I've never done any inlay work other than using the inlay kit on my router to make some dutchmen. Now I am doing a jewelry box for a granddaughter and want to inlay a "K" on the top. After watching many hours of YouTube, it seems there are just a couple of ways to do this: one is to cut out the letter freehand (perhaps using a paper pattern), trace the resulting letter onto the top of the box, and then very LABORIOUSLY chunk out the waste using a combination of router freehand, chisels, dental tools, and many repetitive test fits to get a good looking result. Not for me.

One could use marquetry techniques to produce a result, but the learning curve looks steep and I don't want to buy a scroll saw (or learn the hand carve methods...)

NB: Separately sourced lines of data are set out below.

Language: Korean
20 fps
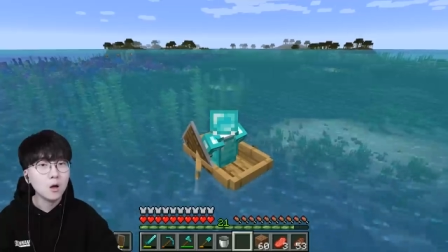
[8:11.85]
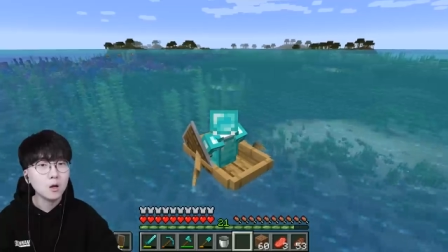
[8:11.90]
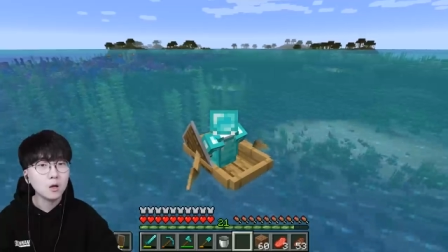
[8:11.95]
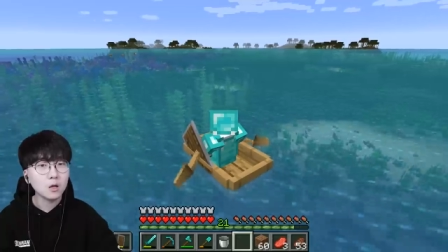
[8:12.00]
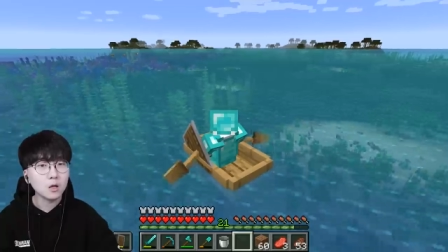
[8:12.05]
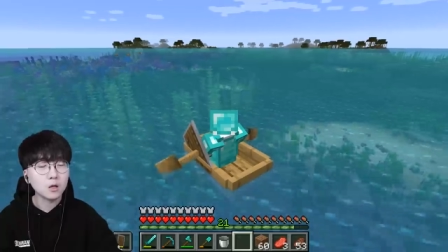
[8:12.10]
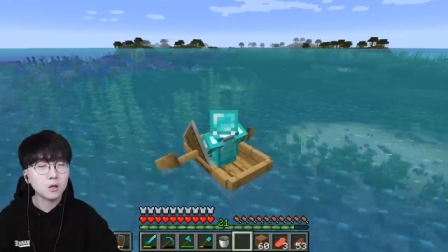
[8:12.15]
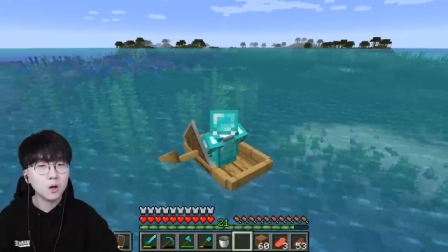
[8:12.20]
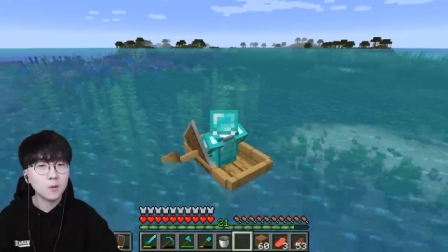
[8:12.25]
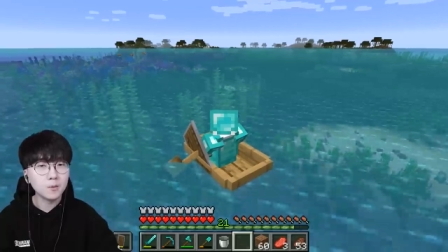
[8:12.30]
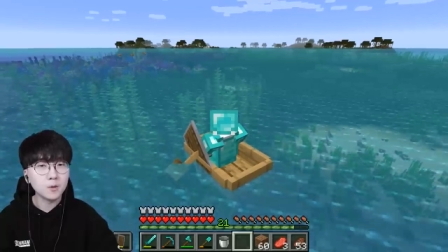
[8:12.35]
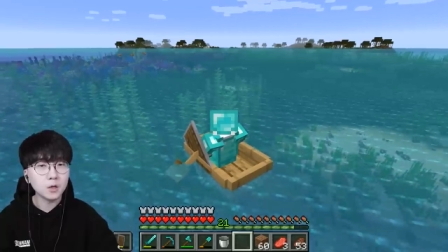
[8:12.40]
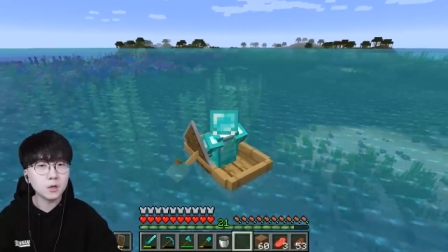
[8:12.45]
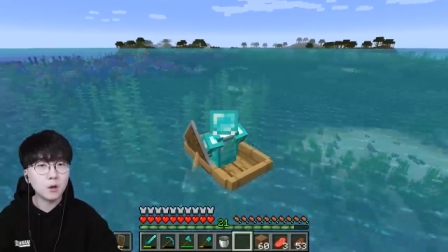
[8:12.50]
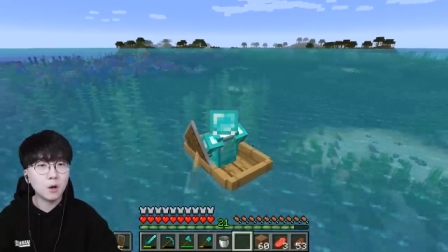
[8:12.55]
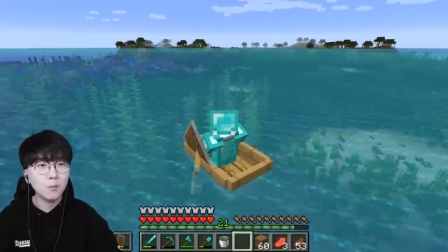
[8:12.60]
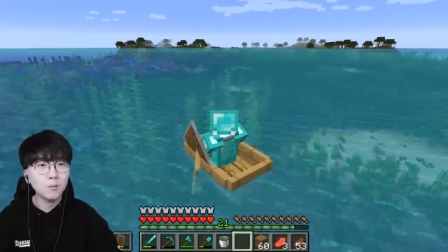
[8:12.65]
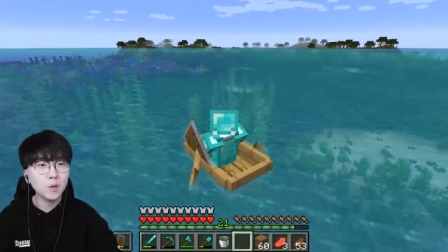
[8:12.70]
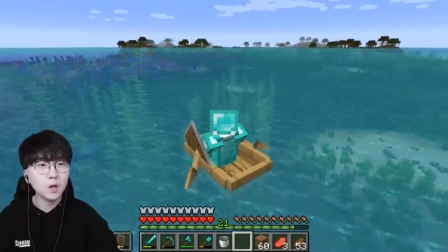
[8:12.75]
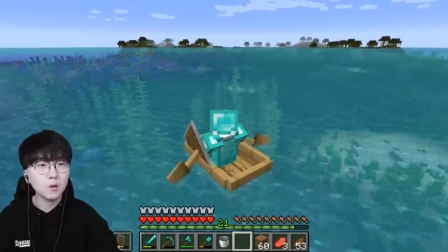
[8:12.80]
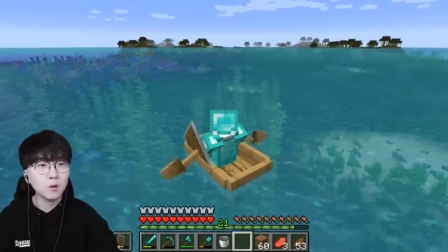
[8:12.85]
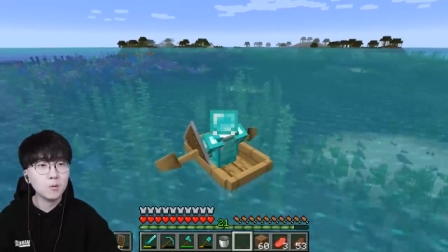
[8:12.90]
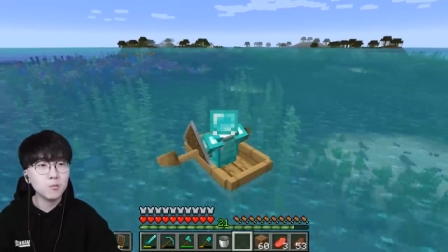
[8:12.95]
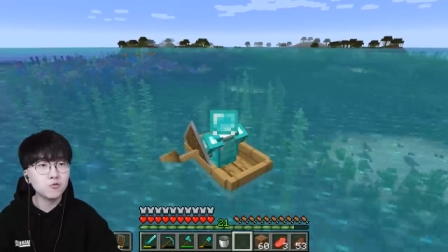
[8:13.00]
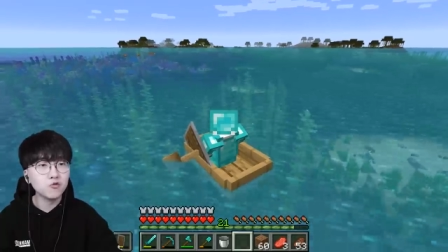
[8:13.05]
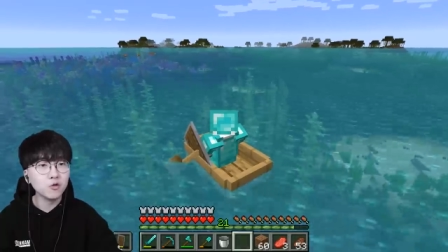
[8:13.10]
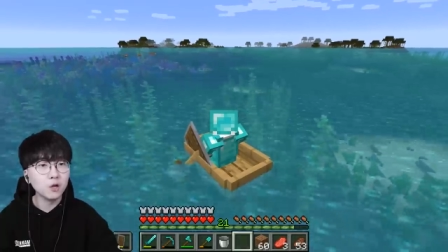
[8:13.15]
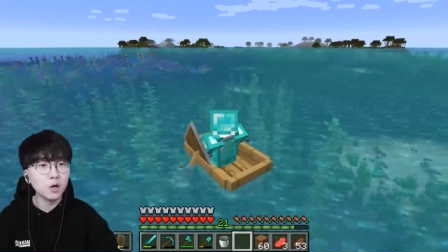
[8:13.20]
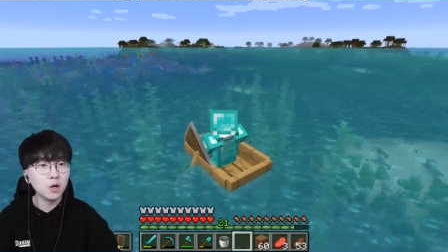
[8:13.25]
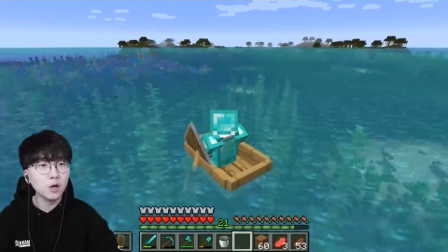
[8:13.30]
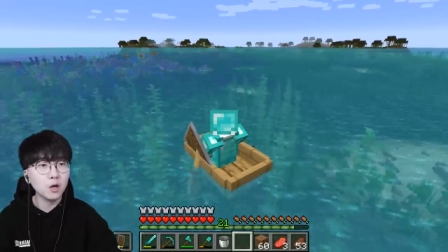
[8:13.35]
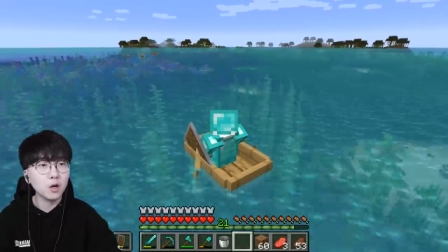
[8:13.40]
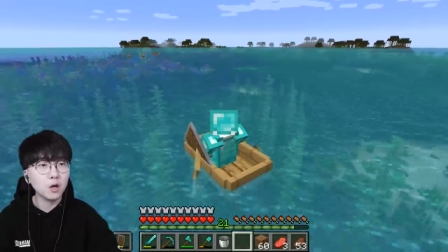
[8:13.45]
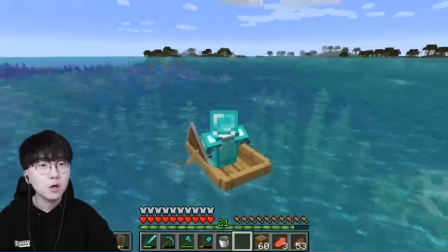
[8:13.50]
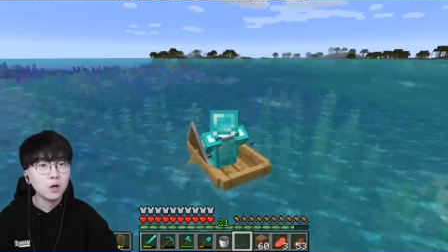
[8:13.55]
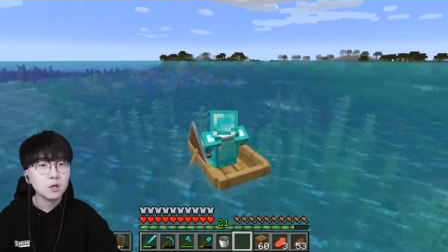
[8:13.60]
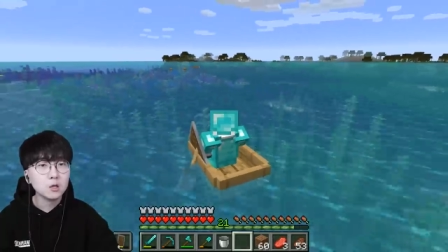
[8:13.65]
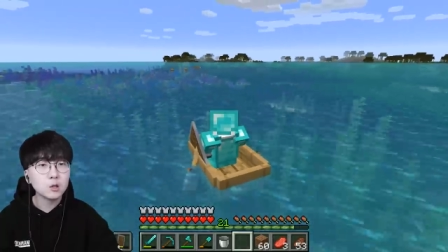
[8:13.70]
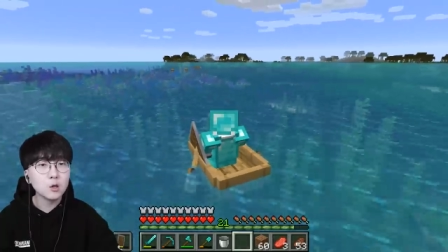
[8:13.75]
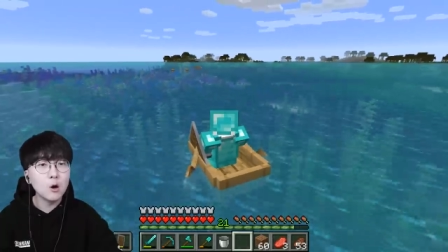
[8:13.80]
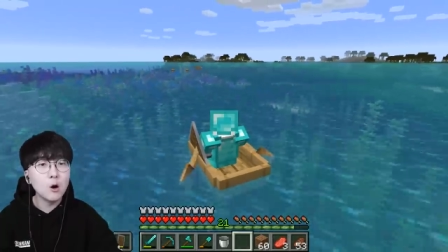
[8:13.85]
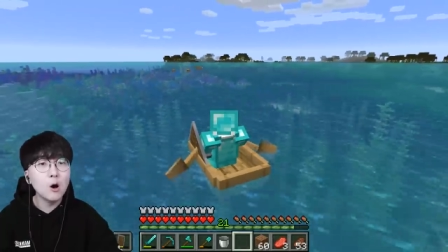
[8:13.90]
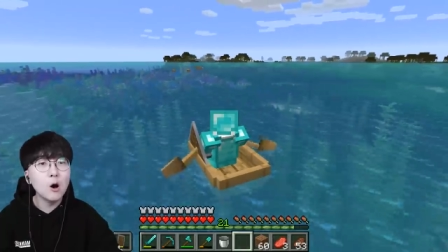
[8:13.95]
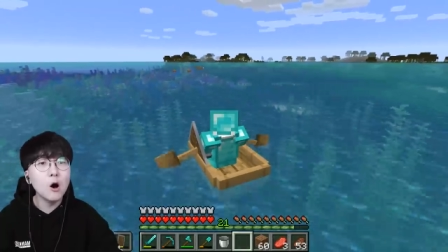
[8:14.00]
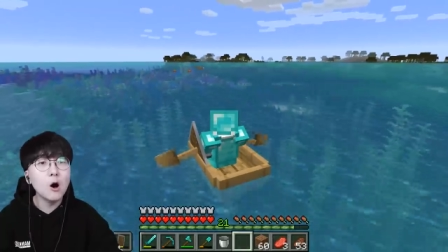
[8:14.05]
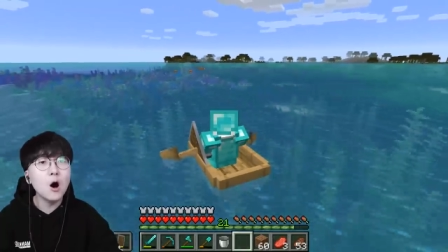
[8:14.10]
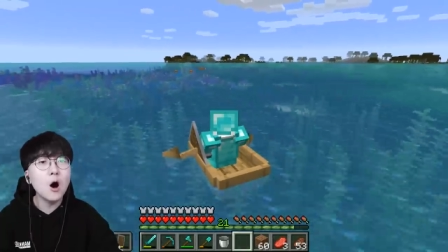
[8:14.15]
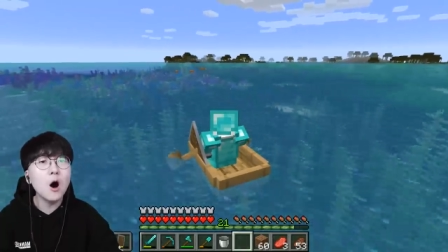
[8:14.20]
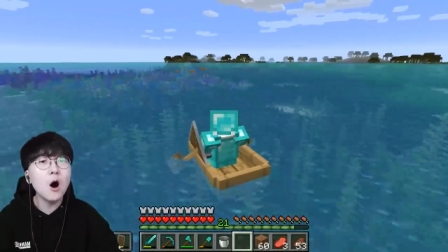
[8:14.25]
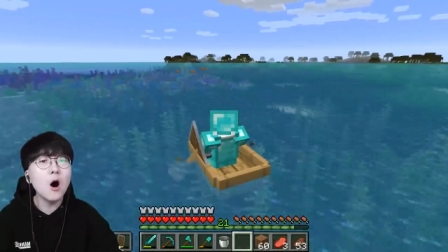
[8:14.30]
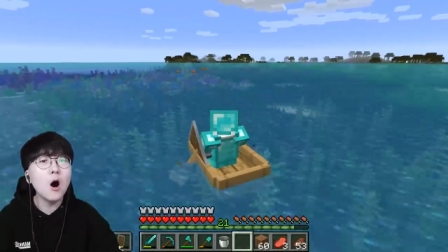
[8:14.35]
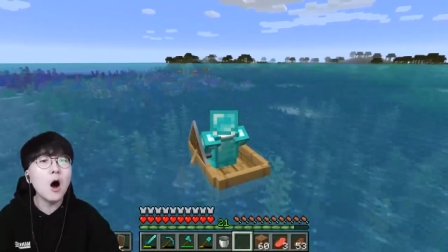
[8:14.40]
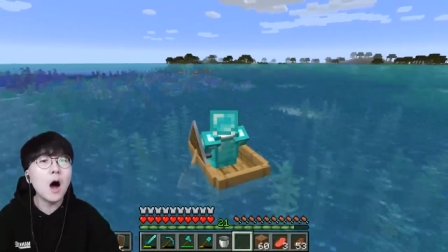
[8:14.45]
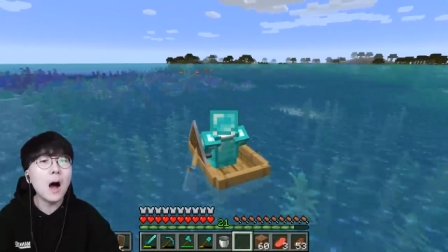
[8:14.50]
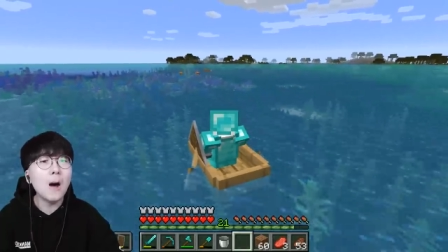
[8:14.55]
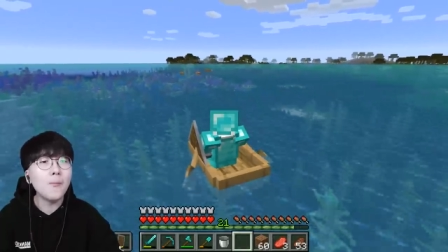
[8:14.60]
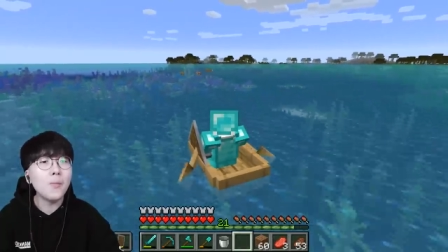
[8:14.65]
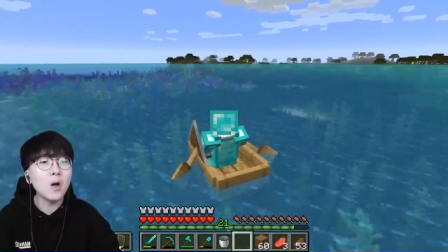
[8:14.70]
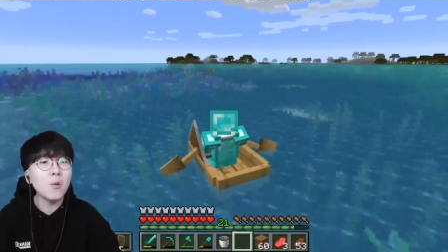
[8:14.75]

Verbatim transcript: 야, 넓긴 겁나 넓구나 저 앞에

The router inlay kits work because you run the router around the INSIDE of the pattern. One cannot get the same result running around the OUTSIDE of a pattern, so my question is: does anyone make letters of the alphabet as "voids" --- the letter itself is the negative, so one might use a router with the inlay kit?


----------



## Curmudgeon10 (Nov 12, 2014)

*Thinking More About This...*

Wouldn't it be possible to use the inlay kit on the router but just reverse the inserts if tracing around a pattern instead of inside it? I guess I'll try it in the shop and report results.../


----------



## Black540i (Jan 4, 2013)

You could create your own pattern. If you al have a letter, nail it to some scrap 1/2" plywood and use the router to cut around the letter. .ale sure you plunge into the plywood. The resulting cut then gives you an oversized letter that you can run a bushing around the inside of to create your letter.


----------



## Curmudgeon10 (Nov 12, 2014)

*Good idea*

I like that --- perhaps tomorrow I'll try it. I'm thinking the limitation on router inlays for letters in my proposed application is the physical size that can be achieved may be too big given the size of the bushings and bits....


----------